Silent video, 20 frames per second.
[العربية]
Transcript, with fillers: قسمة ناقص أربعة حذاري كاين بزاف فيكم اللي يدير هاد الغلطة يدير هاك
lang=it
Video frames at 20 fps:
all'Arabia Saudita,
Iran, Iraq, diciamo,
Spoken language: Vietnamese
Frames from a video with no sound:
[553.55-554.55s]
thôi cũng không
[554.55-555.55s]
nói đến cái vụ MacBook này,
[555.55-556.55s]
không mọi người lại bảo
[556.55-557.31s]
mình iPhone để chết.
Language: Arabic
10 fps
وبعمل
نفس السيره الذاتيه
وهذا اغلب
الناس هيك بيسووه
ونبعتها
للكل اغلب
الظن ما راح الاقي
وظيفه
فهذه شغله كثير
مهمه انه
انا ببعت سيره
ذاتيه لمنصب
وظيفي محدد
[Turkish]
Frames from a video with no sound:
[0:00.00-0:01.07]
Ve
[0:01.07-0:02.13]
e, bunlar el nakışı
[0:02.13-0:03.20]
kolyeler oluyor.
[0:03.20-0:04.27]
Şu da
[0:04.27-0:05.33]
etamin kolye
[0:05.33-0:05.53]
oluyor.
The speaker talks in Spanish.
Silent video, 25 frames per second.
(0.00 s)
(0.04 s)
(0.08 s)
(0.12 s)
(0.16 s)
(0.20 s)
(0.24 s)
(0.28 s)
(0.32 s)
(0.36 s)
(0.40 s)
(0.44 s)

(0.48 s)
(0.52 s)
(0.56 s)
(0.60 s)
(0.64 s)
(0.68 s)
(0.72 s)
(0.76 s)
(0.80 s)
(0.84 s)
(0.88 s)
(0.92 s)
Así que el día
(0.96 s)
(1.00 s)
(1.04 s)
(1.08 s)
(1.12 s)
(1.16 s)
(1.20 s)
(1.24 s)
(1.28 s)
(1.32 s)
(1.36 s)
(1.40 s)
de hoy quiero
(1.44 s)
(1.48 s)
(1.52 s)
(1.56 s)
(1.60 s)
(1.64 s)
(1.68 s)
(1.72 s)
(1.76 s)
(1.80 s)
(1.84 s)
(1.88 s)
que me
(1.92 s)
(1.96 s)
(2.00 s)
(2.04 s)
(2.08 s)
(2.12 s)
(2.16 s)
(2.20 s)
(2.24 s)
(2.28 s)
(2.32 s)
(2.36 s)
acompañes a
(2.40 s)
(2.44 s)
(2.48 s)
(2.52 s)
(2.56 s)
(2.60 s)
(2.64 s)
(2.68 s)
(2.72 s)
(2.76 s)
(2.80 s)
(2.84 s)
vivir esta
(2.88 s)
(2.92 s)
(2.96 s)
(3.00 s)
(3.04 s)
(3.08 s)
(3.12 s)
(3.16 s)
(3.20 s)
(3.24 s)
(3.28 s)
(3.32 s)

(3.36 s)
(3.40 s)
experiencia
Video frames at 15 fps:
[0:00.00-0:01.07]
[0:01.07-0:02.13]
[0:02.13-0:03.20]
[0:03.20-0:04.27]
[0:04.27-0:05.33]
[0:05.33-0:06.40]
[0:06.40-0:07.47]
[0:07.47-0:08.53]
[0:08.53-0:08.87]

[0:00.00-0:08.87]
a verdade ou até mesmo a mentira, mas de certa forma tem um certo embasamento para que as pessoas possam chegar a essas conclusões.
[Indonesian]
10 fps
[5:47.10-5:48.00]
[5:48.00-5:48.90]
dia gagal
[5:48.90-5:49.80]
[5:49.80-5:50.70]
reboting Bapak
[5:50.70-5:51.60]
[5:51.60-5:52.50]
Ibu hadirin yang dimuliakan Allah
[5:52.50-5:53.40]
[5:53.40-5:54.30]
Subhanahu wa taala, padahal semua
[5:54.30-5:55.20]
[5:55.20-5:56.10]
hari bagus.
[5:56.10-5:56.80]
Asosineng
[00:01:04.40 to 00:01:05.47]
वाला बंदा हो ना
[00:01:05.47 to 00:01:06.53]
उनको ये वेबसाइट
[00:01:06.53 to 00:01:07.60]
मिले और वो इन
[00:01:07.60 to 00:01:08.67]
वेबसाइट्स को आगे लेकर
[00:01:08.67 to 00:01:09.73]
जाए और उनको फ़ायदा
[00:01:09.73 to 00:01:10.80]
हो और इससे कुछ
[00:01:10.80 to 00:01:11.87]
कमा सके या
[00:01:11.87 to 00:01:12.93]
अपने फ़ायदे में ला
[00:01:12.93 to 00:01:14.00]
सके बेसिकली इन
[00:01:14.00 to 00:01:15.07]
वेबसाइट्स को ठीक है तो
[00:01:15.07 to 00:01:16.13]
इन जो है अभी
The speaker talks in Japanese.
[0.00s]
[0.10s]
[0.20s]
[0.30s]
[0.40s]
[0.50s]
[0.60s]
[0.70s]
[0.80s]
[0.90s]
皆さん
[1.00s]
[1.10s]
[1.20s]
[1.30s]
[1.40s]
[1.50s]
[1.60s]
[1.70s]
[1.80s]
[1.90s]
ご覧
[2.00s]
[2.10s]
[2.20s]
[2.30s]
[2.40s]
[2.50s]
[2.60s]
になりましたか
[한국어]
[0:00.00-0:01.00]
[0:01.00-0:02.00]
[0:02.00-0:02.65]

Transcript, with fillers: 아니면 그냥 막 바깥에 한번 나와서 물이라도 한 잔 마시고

------------------------------------------------------------

Work to complete: In the records above, collect each line with "second".

Task answer:
Silent video, 20 frames per second.
Silent video, 25 frames per second.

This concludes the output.